_TASK BRIEF_: Here are records with pictures in them. Copy all of them exactly and leave the pictures out.

_TASK INPUT_:

=-=-=

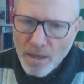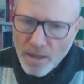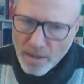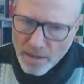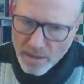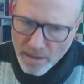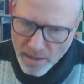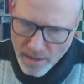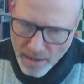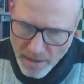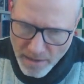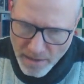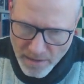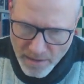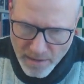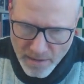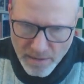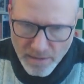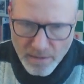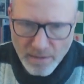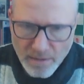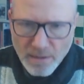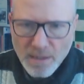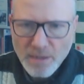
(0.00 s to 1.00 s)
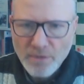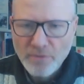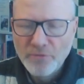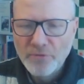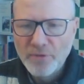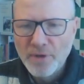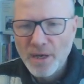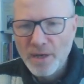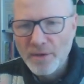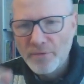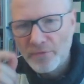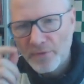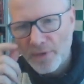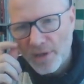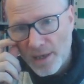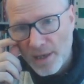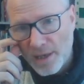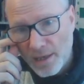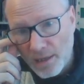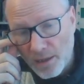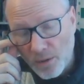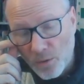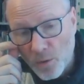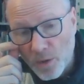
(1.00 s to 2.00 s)
Knight d5
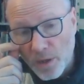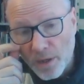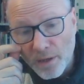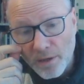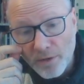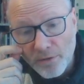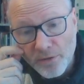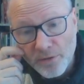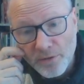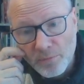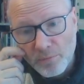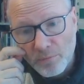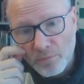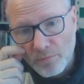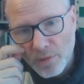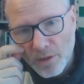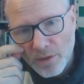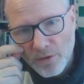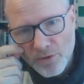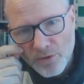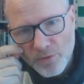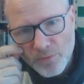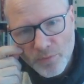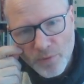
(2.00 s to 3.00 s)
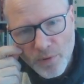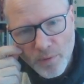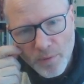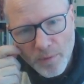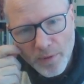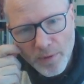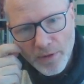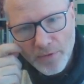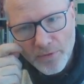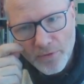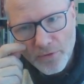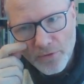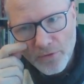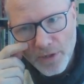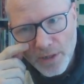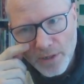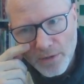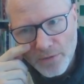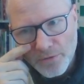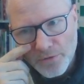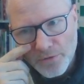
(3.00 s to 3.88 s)
anyways, because probably if you take on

=-=-=

_ANSWER TO THE PROBLEM_:
(0.00 s to 1.00 s)
(1.00 s to 2.00 s)
Knight d5
(2.00 s to 3.00 s)
(3.00 s to 3.88 s)
anyways, because probably if you take on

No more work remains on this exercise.